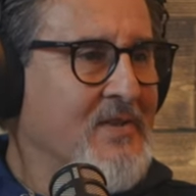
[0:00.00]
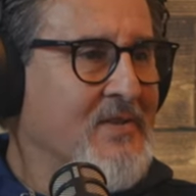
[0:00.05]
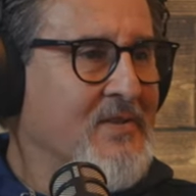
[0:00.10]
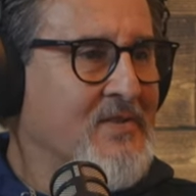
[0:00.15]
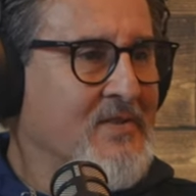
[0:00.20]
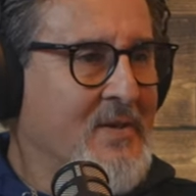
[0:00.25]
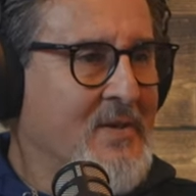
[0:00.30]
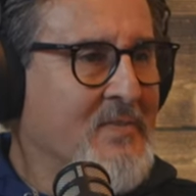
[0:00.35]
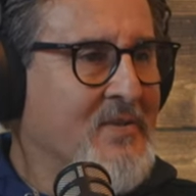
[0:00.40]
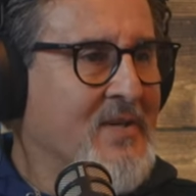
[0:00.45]

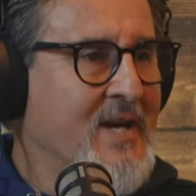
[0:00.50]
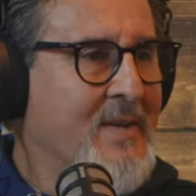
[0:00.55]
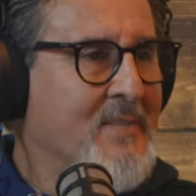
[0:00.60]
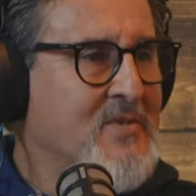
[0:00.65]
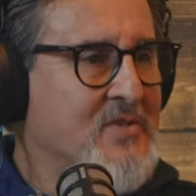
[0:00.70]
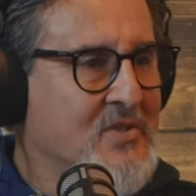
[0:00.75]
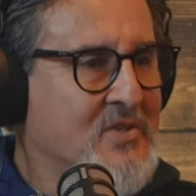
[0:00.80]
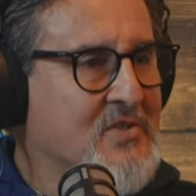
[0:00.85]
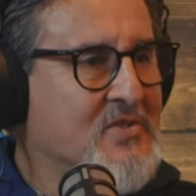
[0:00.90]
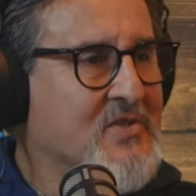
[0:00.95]
sometimes
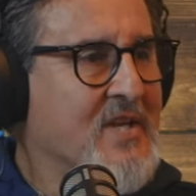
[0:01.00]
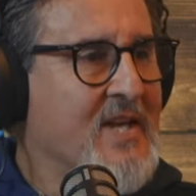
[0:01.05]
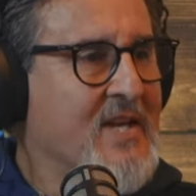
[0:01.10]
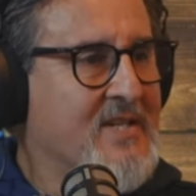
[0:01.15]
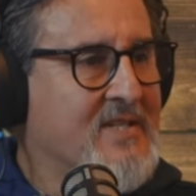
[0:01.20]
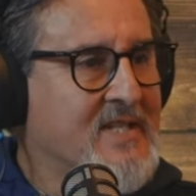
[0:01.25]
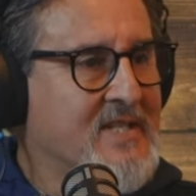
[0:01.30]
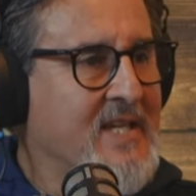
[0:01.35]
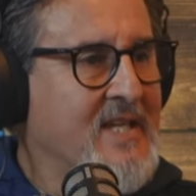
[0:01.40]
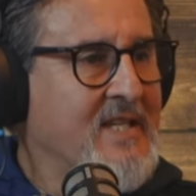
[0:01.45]
you just got to
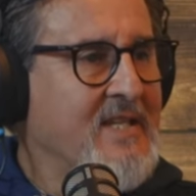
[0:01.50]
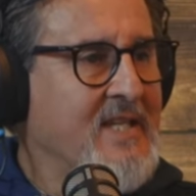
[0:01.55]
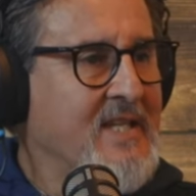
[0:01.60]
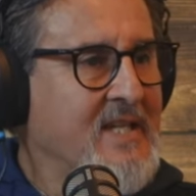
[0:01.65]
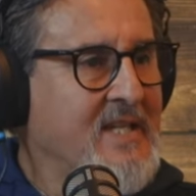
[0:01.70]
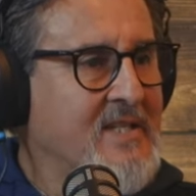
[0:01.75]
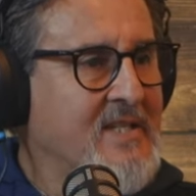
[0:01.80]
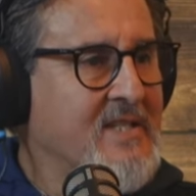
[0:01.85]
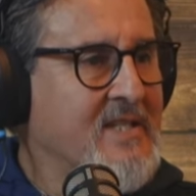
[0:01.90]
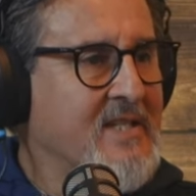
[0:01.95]
take the
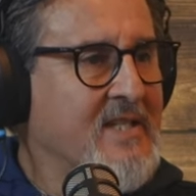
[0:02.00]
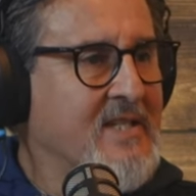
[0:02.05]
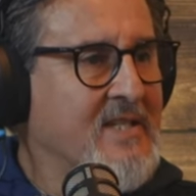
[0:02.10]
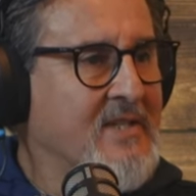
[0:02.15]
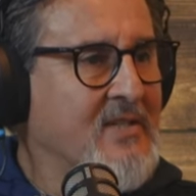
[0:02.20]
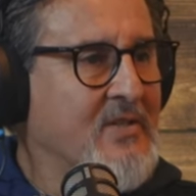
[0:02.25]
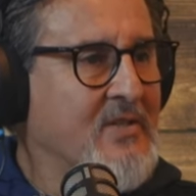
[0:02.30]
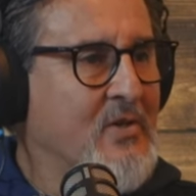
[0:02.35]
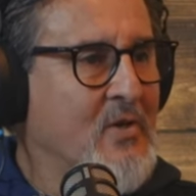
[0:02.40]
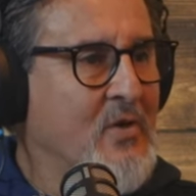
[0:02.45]
e-ticket
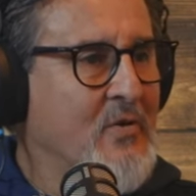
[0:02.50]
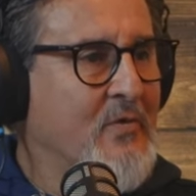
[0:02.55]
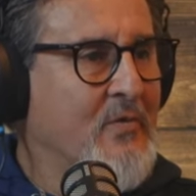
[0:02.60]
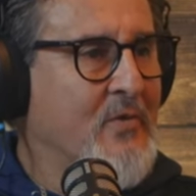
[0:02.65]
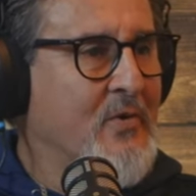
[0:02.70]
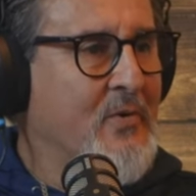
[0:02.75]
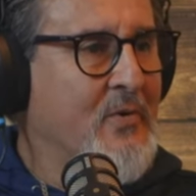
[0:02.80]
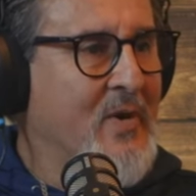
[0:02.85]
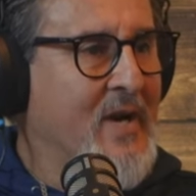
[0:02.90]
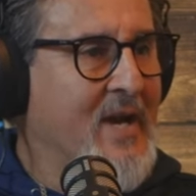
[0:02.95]
and go for
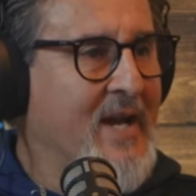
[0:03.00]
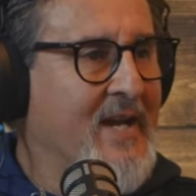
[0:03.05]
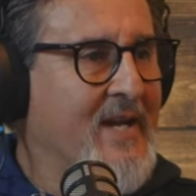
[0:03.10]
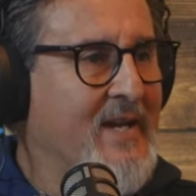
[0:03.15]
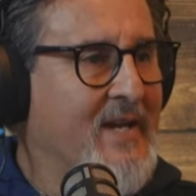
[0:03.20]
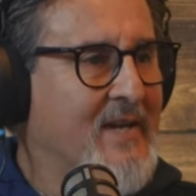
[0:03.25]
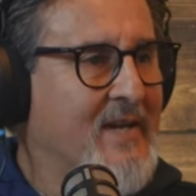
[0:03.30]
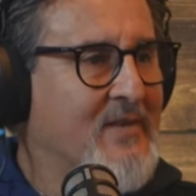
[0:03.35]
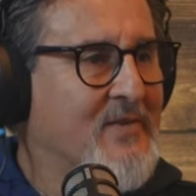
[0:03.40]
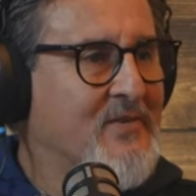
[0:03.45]
a ride.
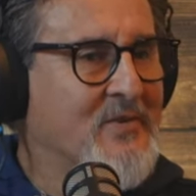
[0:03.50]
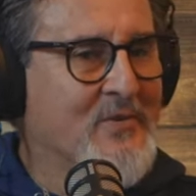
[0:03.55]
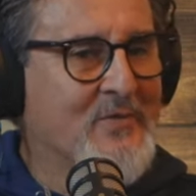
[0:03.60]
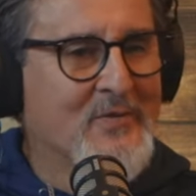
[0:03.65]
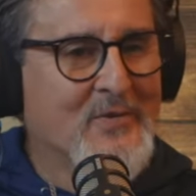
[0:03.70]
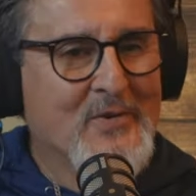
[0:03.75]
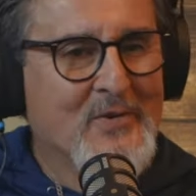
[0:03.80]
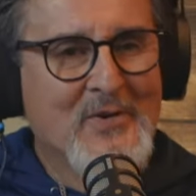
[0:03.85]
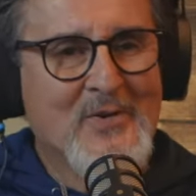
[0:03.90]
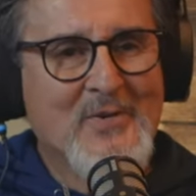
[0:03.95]
So
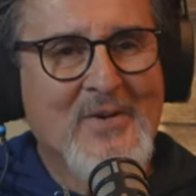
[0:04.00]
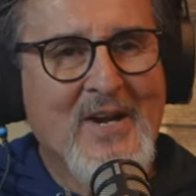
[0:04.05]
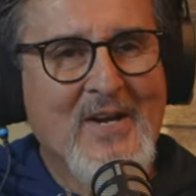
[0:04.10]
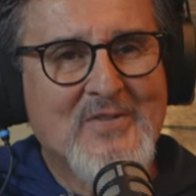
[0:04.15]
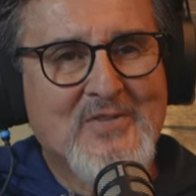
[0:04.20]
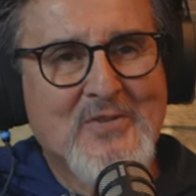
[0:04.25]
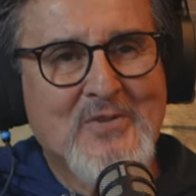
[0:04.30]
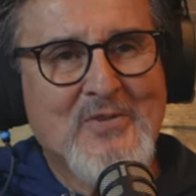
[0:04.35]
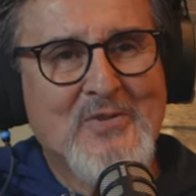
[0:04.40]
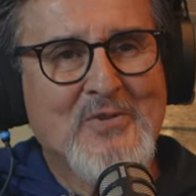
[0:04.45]
for you guys
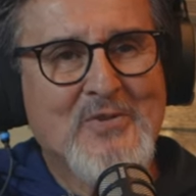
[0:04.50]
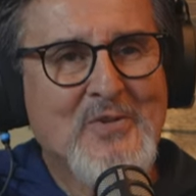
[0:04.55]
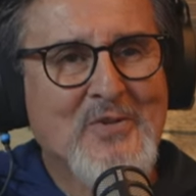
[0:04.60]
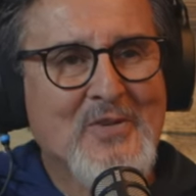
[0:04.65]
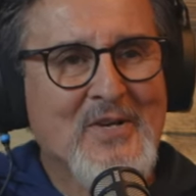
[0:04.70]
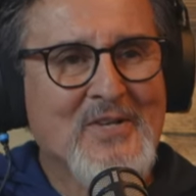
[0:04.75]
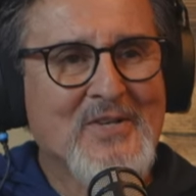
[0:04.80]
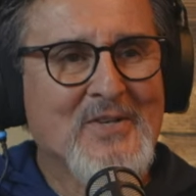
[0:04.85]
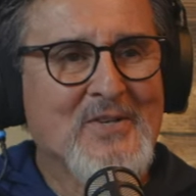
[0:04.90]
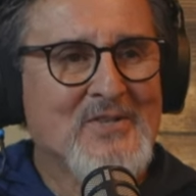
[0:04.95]
that are too
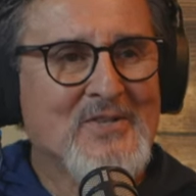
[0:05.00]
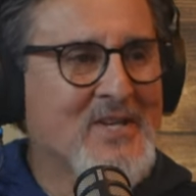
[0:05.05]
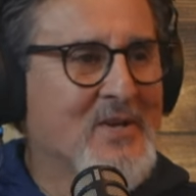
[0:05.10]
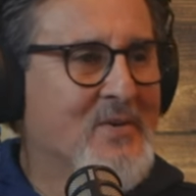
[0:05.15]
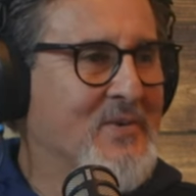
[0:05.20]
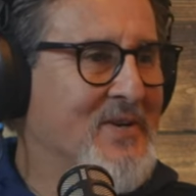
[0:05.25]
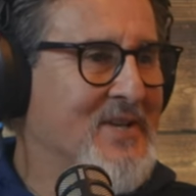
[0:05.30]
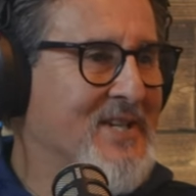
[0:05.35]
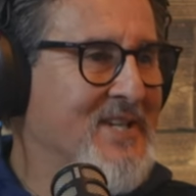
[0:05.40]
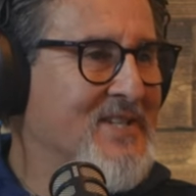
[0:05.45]
young to understand
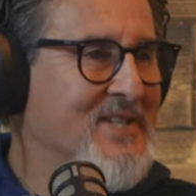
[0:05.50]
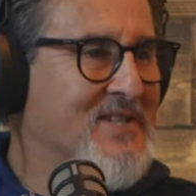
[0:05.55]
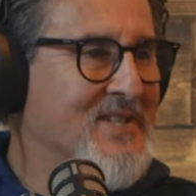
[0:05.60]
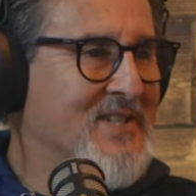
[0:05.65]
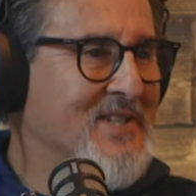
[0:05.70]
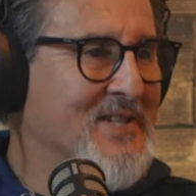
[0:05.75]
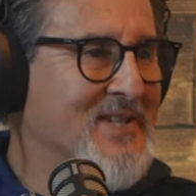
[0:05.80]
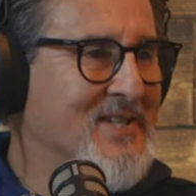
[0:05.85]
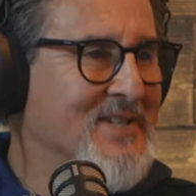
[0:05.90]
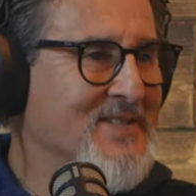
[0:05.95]
what an
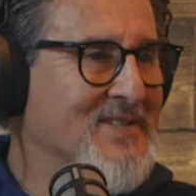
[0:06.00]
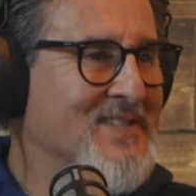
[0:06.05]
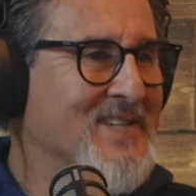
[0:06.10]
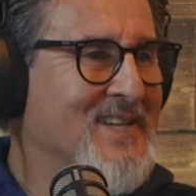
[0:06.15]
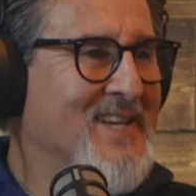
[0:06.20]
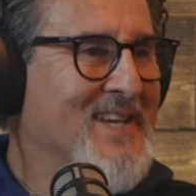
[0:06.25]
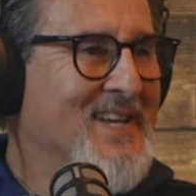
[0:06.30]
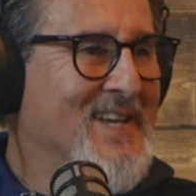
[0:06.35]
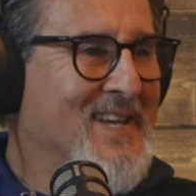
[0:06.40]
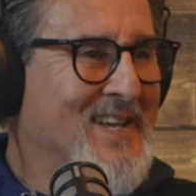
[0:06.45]
e-ticket is,
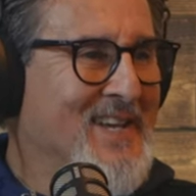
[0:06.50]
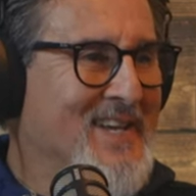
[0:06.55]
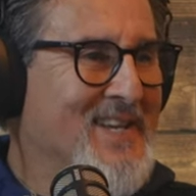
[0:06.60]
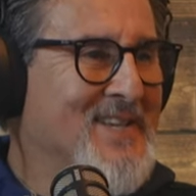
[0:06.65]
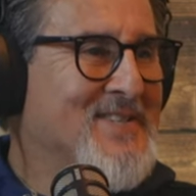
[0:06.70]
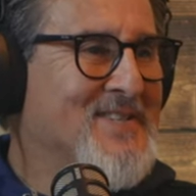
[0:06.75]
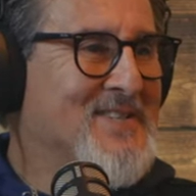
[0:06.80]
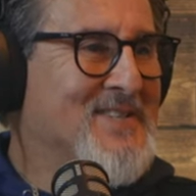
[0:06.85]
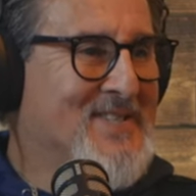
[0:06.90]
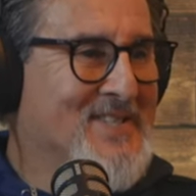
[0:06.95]

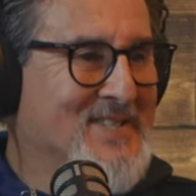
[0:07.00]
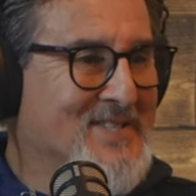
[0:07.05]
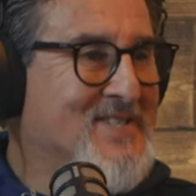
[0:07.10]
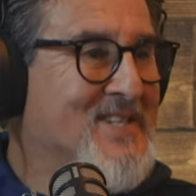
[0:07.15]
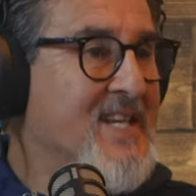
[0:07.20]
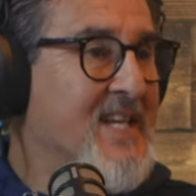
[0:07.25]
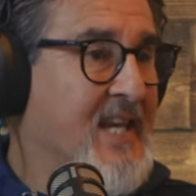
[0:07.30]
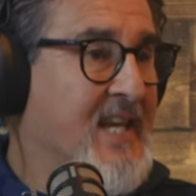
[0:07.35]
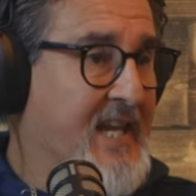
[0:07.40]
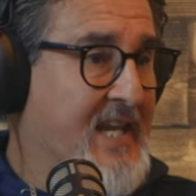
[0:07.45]
it's
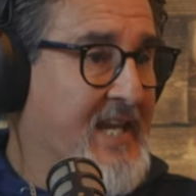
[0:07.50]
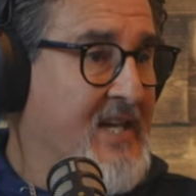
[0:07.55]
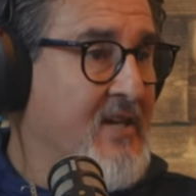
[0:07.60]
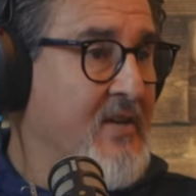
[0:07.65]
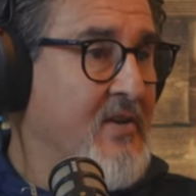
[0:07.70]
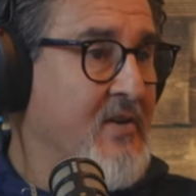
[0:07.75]
Disneyland.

- - -

- [What is being asked] Quote every entry exactly, with the pictures omitted.

- [Exercise answer]
[0:00.00]
[0:00.05]
[0:00.10]
[0:00.15]
[0:00.20]
[0:00.25]
[0:00.30]
[0:00.35]
[0:00.40]
[0:00.45]

[0:00.50]
[0:00.55]
[0:00.60]
[0:00.65]
[0:00.70]
[0:00.75]
[0:00.80]
[0:00.85]
[0:00.90]
[0:00.95]
sometimes
[0:01.00]
[0:01.05]
[0:01.10]
[0:01.15]
[0:01.20]
[0:01.25]
[0:01.30]
[0:01.35]
[0:01.40]
[0:01.45]
you just got to
[0:01.50]
[0:01.55]
[0:01.60]
[0:01.65]
[0:01.70]
[0:01.75]
[0:01.80]
[0:01.85]
[0:01.90]
[0:01.95]
take the
[0:02.00]
[0:02.05]
[0:02.10]
[0:02.15]
[0:02.20]
[0:02.25]
[0:02.30]
[0:02.35]
[0:02.40]
[0:02.45]
e-ticket
[0:02.50]
[0:02.55]
[0:02.60]
[0:02.65]
[0:02.70]
[0:02.75]
[0:02.80]
[0:02.85]
[0:02.90]
[0:02.95]
and go for
[0:03.00]
[0:03.05]
[0:03.10]
[0:03.15]
[0:03.20]
[0:03.25]
[0:03.30]
[0:03.35]
[0:03.40]
[0:03.45]
a ride.
[0:03.50]
[0:03.55]
[0:03.60]
[0:03.65]
[0:03.70]
[0:03.75]
[0:03.80]
[0:03.85]
[0:03.90]
[0:03.95]
So
[0:04.00]
[0:04.05]
[0:04.10]
[0:04.15]
[0:04.20]
[0:04.25]
[0:04.30]
[0:04.35]
[0:04.40]
[0:04.45]
for you guys
[0:04.50]
[0:04.55]
[0:04.60]
[0:04.65]
[0:04.70]
[0:04.75]
[0:04.80]
[0:04.85]
[0:04.90]
[0:04.95]
that are too
[0:05.00]
[0:05.05]
[0:05.10]
[0:05.15]
[0:05.20]
[0:05.25]
[0:05.30]
[0:05.35]
[0:05.40]
[0:05.45]
young to understand
[0:05.50]
[0:05.55]
[0:05.60]
[0:05.65]
[0:05.70]
[0:05.75]
[0:05.80]
[0:05.85]
[0:05.90]
[0:05.95]
what an
[0:06.00]
[0:06.05]
[0:06.10]
[0:06.15]
[0:06.20]
[0:06.25]
[0:06.30]
[0:06.35]
[0:06.40]
[0:06.45]
e-ticket is,
[0:06.50]
[0:06.55]
[0:06.60]
[0:06.65]
[0:06.70]
[0:06.75]
[0:06.80]
[0:06.85]
[0:06.90]
[0:06.95]

[0:07.00]
[0:07.05]
[0:07.10]
[0:07.15]
[0:07.20]
[0:07.25]
[0:07.30]
[0:07.35]
[0:07.40]
[0:07.45]
it's
[0:07.50]
[0:07.55]
[0:07.60]
[0:07.65]
[0:07.70]
[0:07.75]
Disneyland.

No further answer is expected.